#### Exercise inputs ####

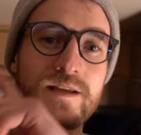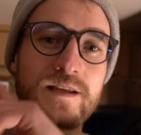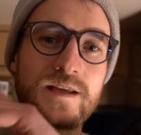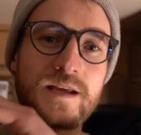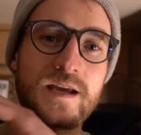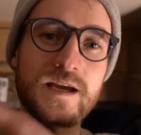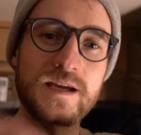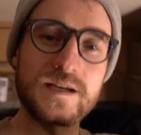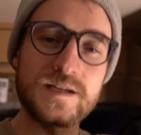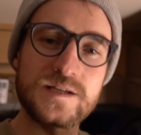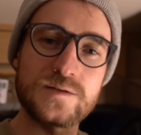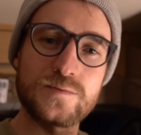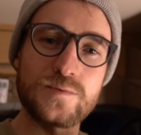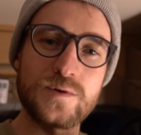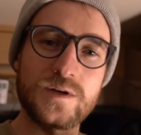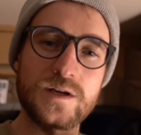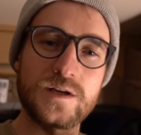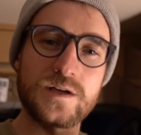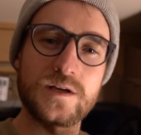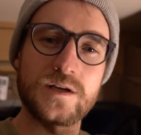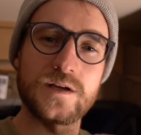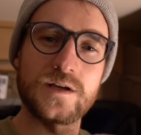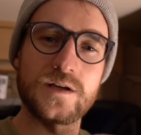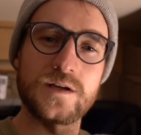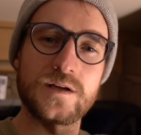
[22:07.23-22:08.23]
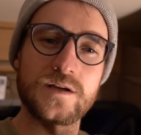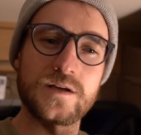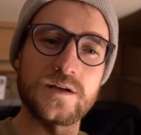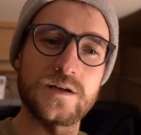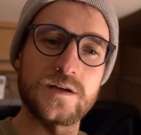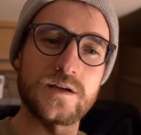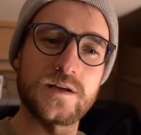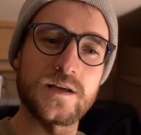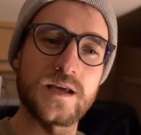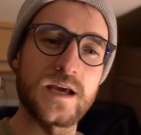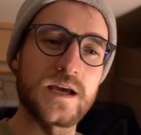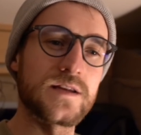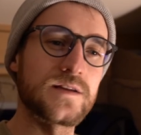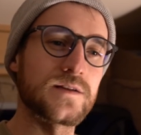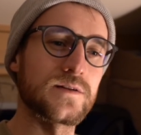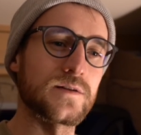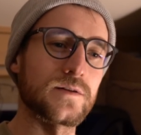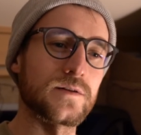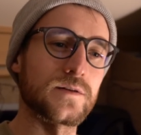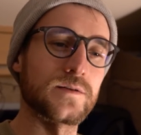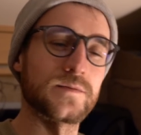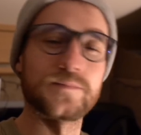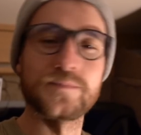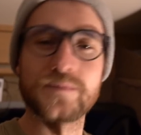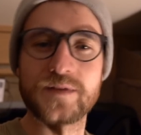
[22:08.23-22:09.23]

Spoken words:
Keswick? Kendal.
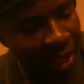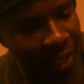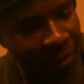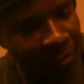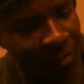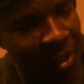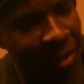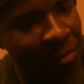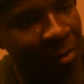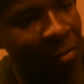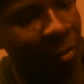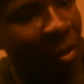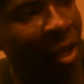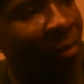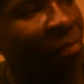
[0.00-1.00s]
like black
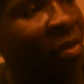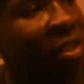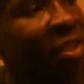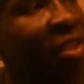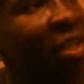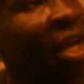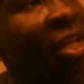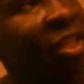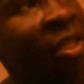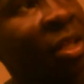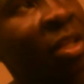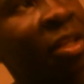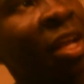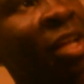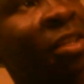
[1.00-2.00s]
people like me not
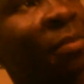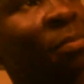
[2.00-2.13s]
to not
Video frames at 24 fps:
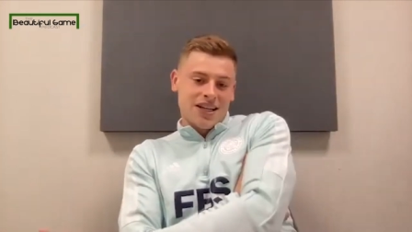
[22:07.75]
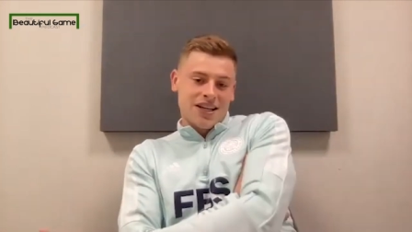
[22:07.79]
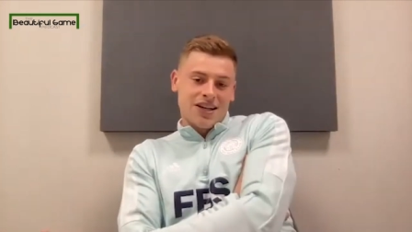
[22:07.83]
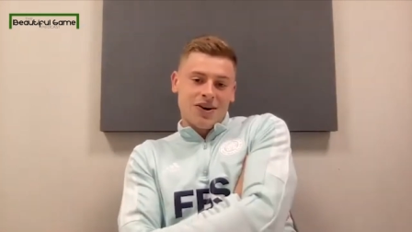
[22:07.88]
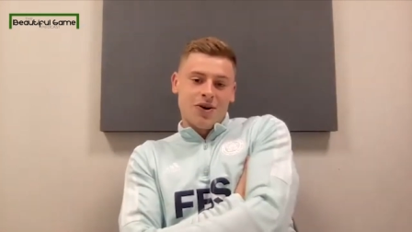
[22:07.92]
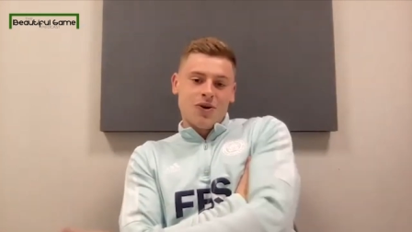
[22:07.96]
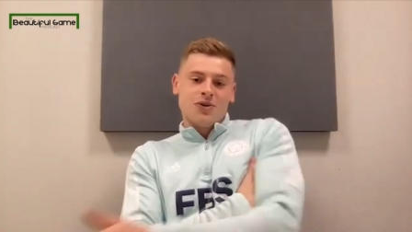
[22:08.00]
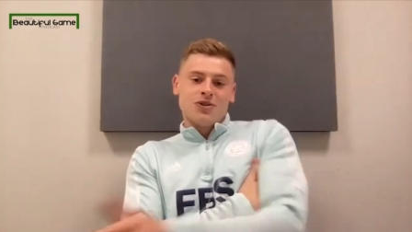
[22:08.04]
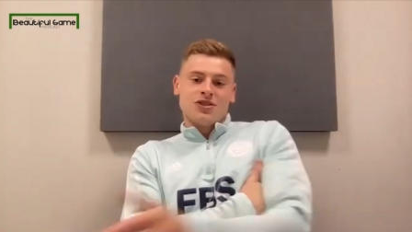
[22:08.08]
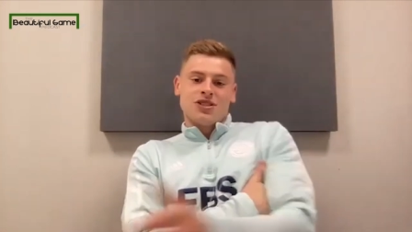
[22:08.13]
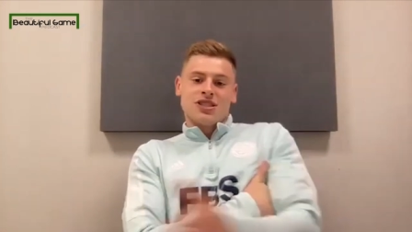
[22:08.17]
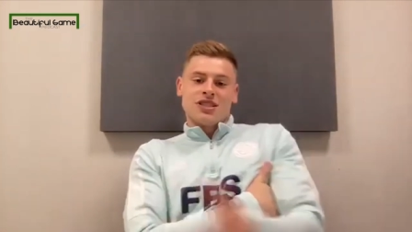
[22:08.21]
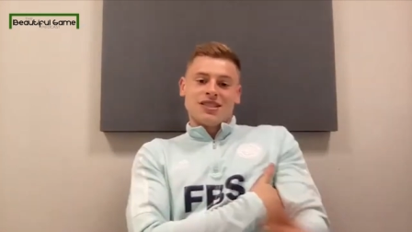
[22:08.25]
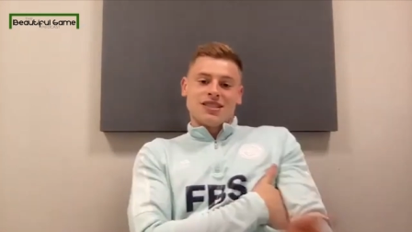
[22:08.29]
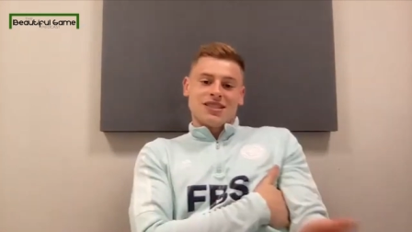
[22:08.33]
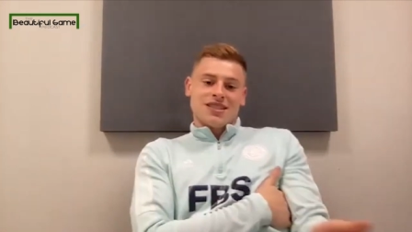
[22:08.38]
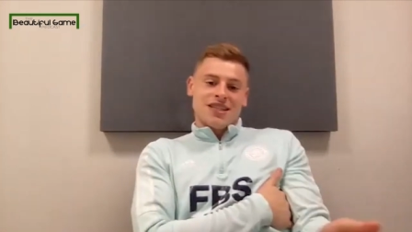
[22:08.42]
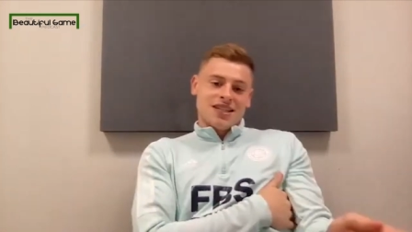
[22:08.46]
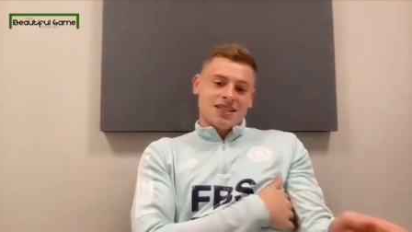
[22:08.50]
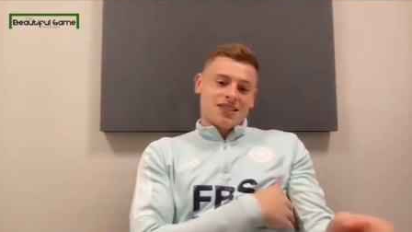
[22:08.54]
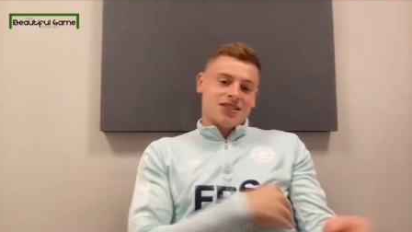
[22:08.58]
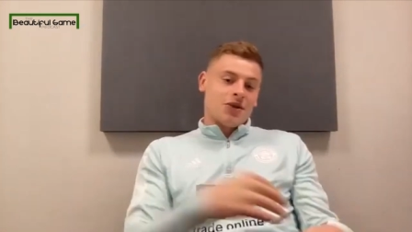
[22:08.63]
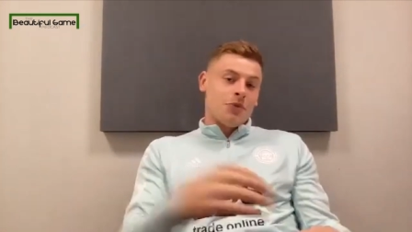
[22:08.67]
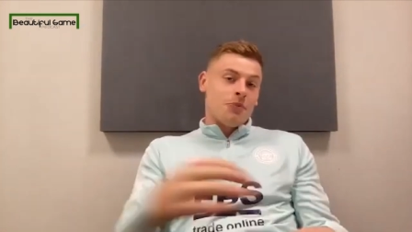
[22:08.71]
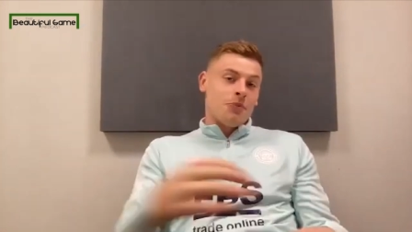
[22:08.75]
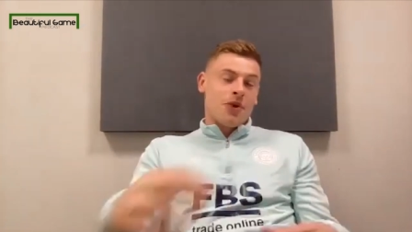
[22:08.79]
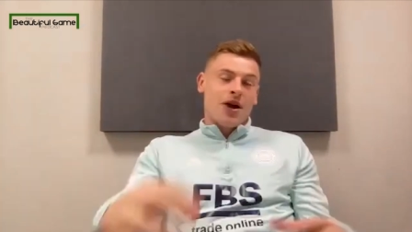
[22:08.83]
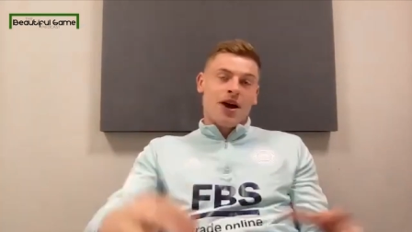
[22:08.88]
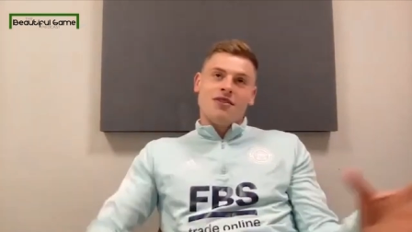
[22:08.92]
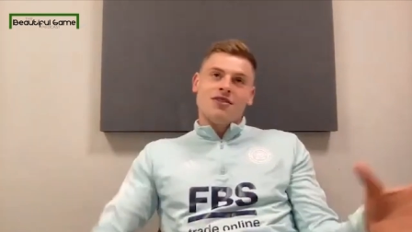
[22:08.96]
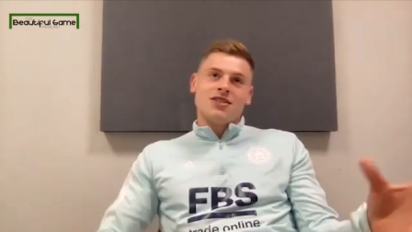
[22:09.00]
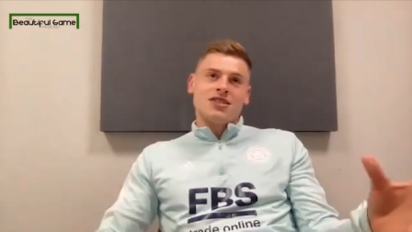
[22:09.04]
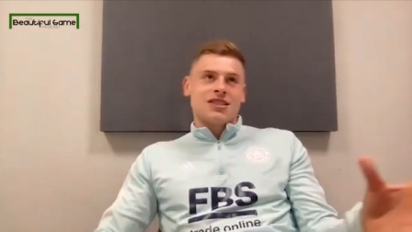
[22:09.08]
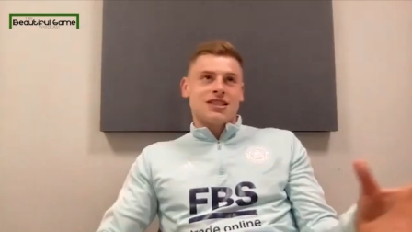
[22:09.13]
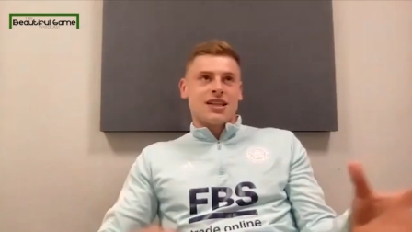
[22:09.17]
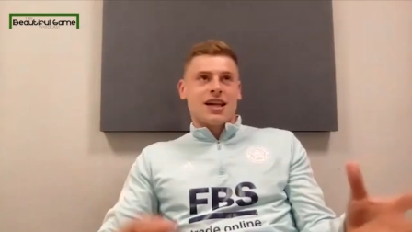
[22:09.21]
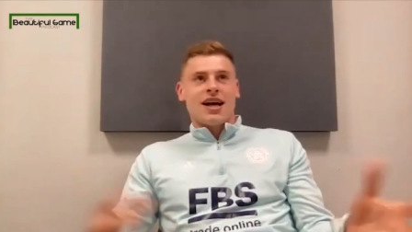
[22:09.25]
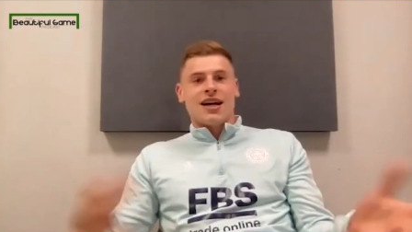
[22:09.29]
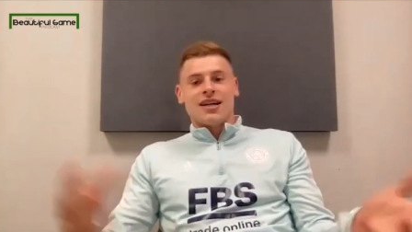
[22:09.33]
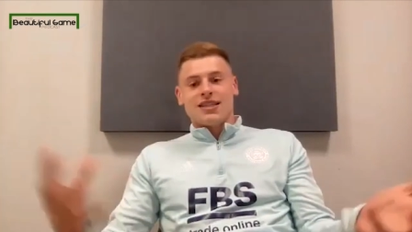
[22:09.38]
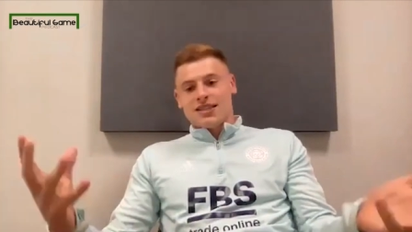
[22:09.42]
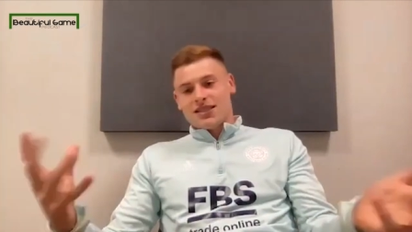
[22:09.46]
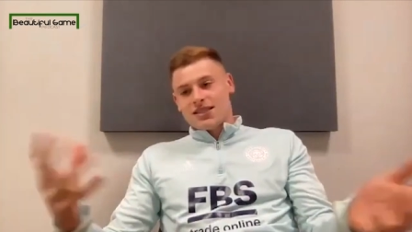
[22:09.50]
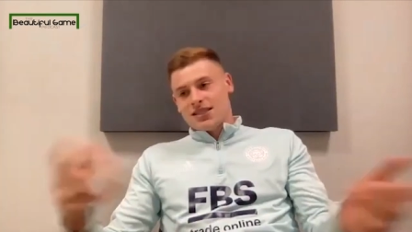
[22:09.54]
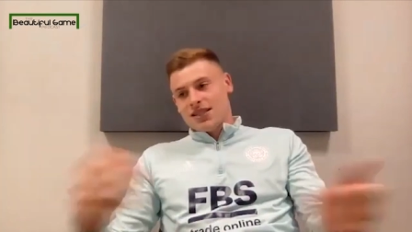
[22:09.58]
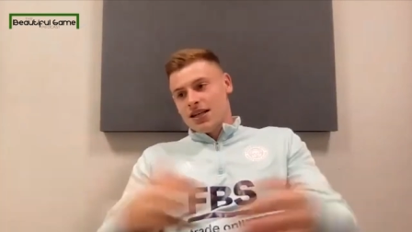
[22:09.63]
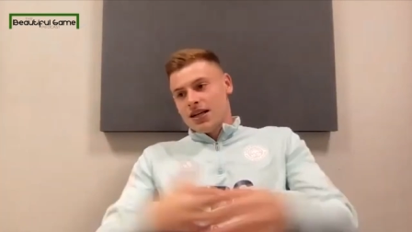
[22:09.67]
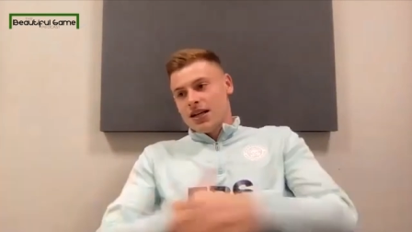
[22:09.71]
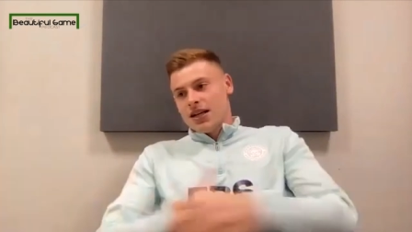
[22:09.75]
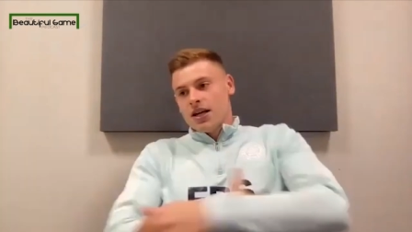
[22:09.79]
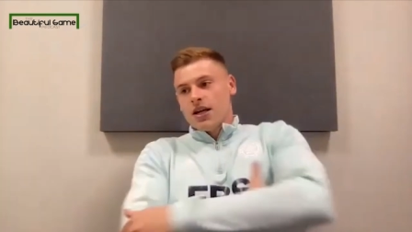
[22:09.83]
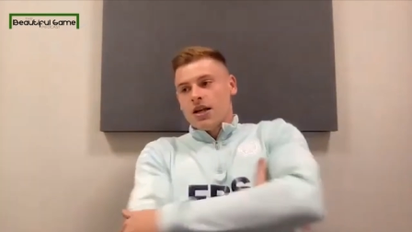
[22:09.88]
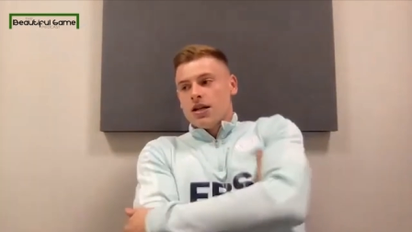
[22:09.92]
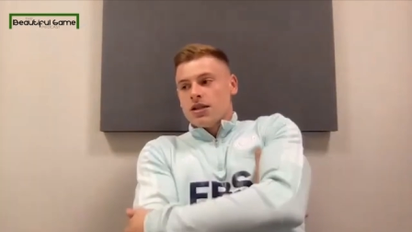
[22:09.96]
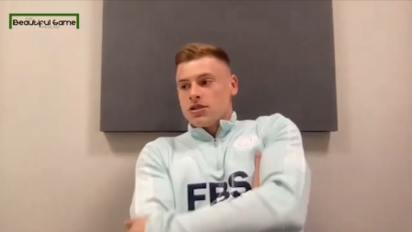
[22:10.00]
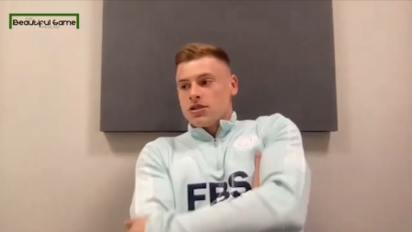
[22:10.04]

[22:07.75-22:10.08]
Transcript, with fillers: many goals. He's this comparing stats.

####

• _Directions_:
Copy every entry exactly, leaving out the pictures.

• _Solution to the problem_:
[22:07.23-22:08.23]
[22:08.23-22:09.23]

Spoken words:
Keswick? Kendal.
[0.00-1.00s]
like black
[1.00-2.00s]
people like me not
[2.00-2.13s]
to not
Video frames at 24 fps:
[22:07.75]
[22:07.79]
[22:07.83]
[22:07.88]
[22:07.92]
[22:07.96]
[22:08.00]
[22:08.04]
[22:08.08]
[22:08.13]
[22:08.17]
[22:08.21]
[22:08.25]
[22:08.29]
[22:08.33]
[22:08.38]
[22:08.42]
[22:08.46]
[22:08.50]
[22:08.54]
[22:08.58]
[22:08.63]
[22:08.67]
[22:08.71]
[22:08.75]
[22:08.79]
[22:08.83]
[22:08.88]
[22:08.92]
[22:08.96]
[22:09.00]
[22:09.04]
[22:09.08]
[22:09.13]
[22:09.17]
[22:09.21]
[22:09.25]
[22:09.29]
[22:09.33]
[22:09.38]
[22:09.42]
[22:09.46]
[22:09.50]
[22:09.54]
[22:09.58]
[22:09.63]
[22:09.67]
[22:09.71]
[22:09.75]
[22:09.79]
[22:09.83]
[22:09.88]
[22:09.92]
[22:09.96]
[22:10.00]
[22:10.04]

[22:07.75-22:10.08]
Transcript, with fillers: many goals. He's this comparing stats.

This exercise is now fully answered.